Go through your slump and then pull out of it and lean on everybody here to do it.
Temporarily independent with the whole world at my feet.
Williesmom ( member #22870) posted at 1:30 PM on Thursday, October 3rd, 2013
((fireproof))
It gets better. There is something to be said for being in control of your own destiny.
You can stuff your sorries in a sack, mister. -George Costanza
There is a special place in hell for women who don't help other women. - Madeleine Albright
Exit Wounds ( member #32811) posted at 2:07 PM on Thursday, October 3rd, 2013
freproof, I am so with you! After the father of the year cleaned out our bank accounts, took what he "needed" and left me and his two kids in the dirt, I had to make due. I worked three (now down to two) jobs and went to school. Kids and I moved from a beautiful house to a two bedroom apt. We took turns on who had to reside in the living room. So that the other two would have a private bedroom. BUT! I never gave up! Now we rent a house. I work two jobs, go to school and we are doing OK enough.
Hang in there. Set resonable goals and stick with them. It will get better. I promise!
[This message edited by Exit Wounds at 9:29 AM, October 14th (Monday)]
Exit WoundsH of 17 years got gf pregnant, left our kids 9 & 11 and we never saw him again. -His choice.
abbycadabby ( member #27428) posted at 3:55 PM on Thursday, October 3rd, 2013
(((((((fireproof)))))))
I can totally identify with your feelings. When I left my exH, I really struggled with feelings of discontent. At 30 years old, I was moving backwards in life. I wanted the dream, 2.5 kids, house with the white picket fence stuff. Moreover, I wanted to be GOOD at being a wife and mom.

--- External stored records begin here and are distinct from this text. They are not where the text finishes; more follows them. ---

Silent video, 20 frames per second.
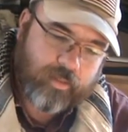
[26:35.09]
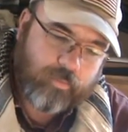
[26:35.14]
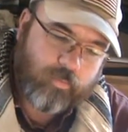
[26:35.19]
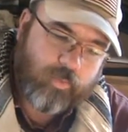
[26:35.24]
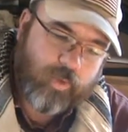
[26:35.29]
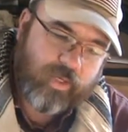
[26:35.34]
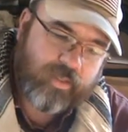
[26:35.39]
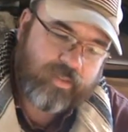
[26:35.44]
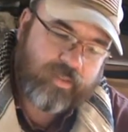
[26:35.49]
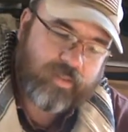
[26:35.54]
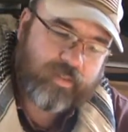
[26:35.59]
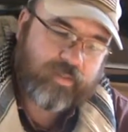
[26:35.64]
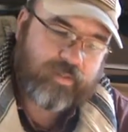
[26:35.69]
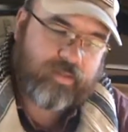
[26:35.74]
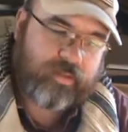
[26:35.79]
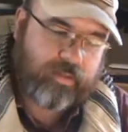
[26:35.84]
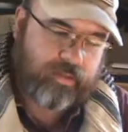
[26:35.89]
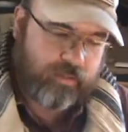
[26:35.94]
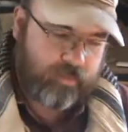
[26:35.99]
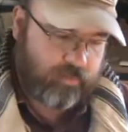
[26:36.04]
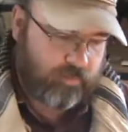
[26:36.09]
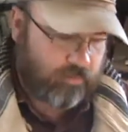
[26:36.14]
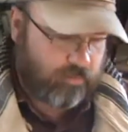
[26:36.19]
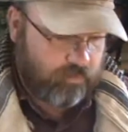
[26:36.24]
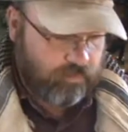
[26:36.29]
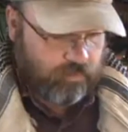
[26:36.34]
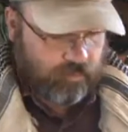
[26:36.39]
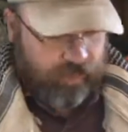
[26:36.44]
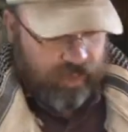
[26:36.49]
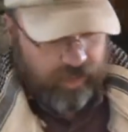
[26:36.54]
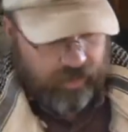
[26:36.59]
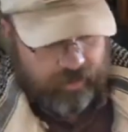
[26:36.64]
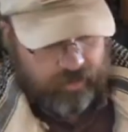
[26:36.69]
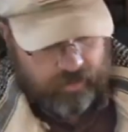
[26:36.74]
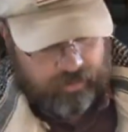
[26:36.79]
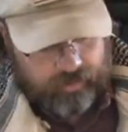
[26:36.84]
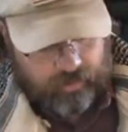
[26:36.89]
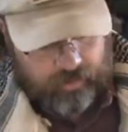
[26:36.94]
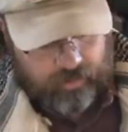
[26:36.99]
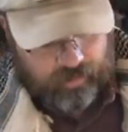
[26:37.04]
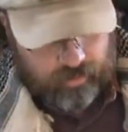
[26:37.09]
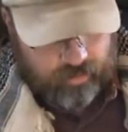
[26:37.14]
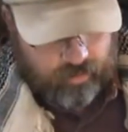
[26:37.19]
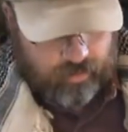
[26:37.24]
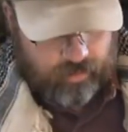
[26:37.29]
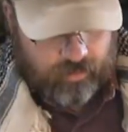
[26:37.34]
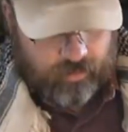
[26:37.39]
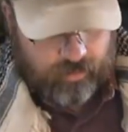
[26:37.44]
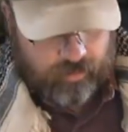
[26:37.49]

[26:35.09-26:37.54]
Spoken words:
what's-its and buttons. And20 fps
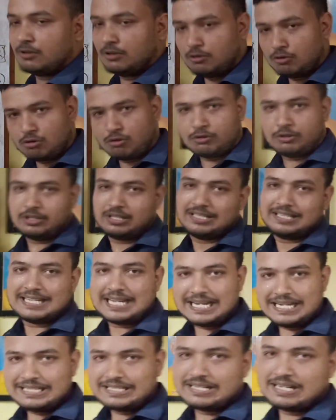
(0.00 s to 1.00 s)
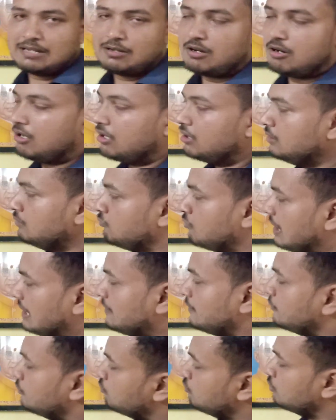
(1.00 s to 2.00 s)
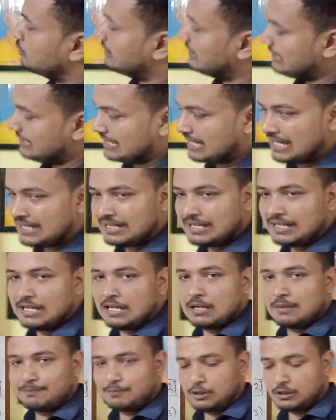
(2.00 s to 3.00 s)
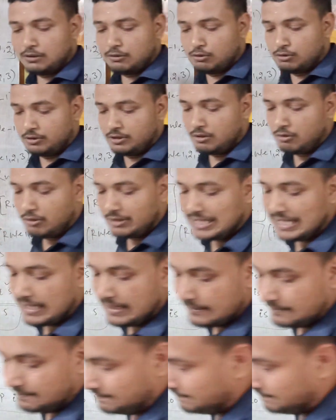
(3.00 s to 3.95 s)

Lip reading: followed, right? All 1 2 3 are followed. Okay,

Not only was this dream not realized for me, but I wasn't even good at it when it was there. (this was how I felt at the time- now I realize that yes, I made mistakes in my marriage, and I owned them. Overall, I feel good about my role as a wife- sometimes it haunts me though, if I'm honest)
Then, I felt weird because most of my friends were at completely different stages of their lives than I was. I didn't have a place that I "fit."
I just tried really hard to keep moving. Got involved with a local church and made some friends there. Leaned on those that cared about me a LOT. Cried when I needed to. Sometimes I took things minute by minute.
Slowly things began to change for me. DS and I settled into a new normal. Started grad school (which feels like my niche!) Began dating my really super cool and totally awesome SO.
You are such an amazing person! I'm sure you can do anything you set your mind to. If I can do anything, let me know.
Lots of hugs to you!
[This message edited by abbycadabby at 9:57 AM, October 3rd (Thursday)]
fireproof (original poster member #36126) posted at 4:12 AM on Friday, October 4th, 2013
Thank you! I think I need a plan. I don't know what will happen in the future but I need to have goals again. Thank you for all the support!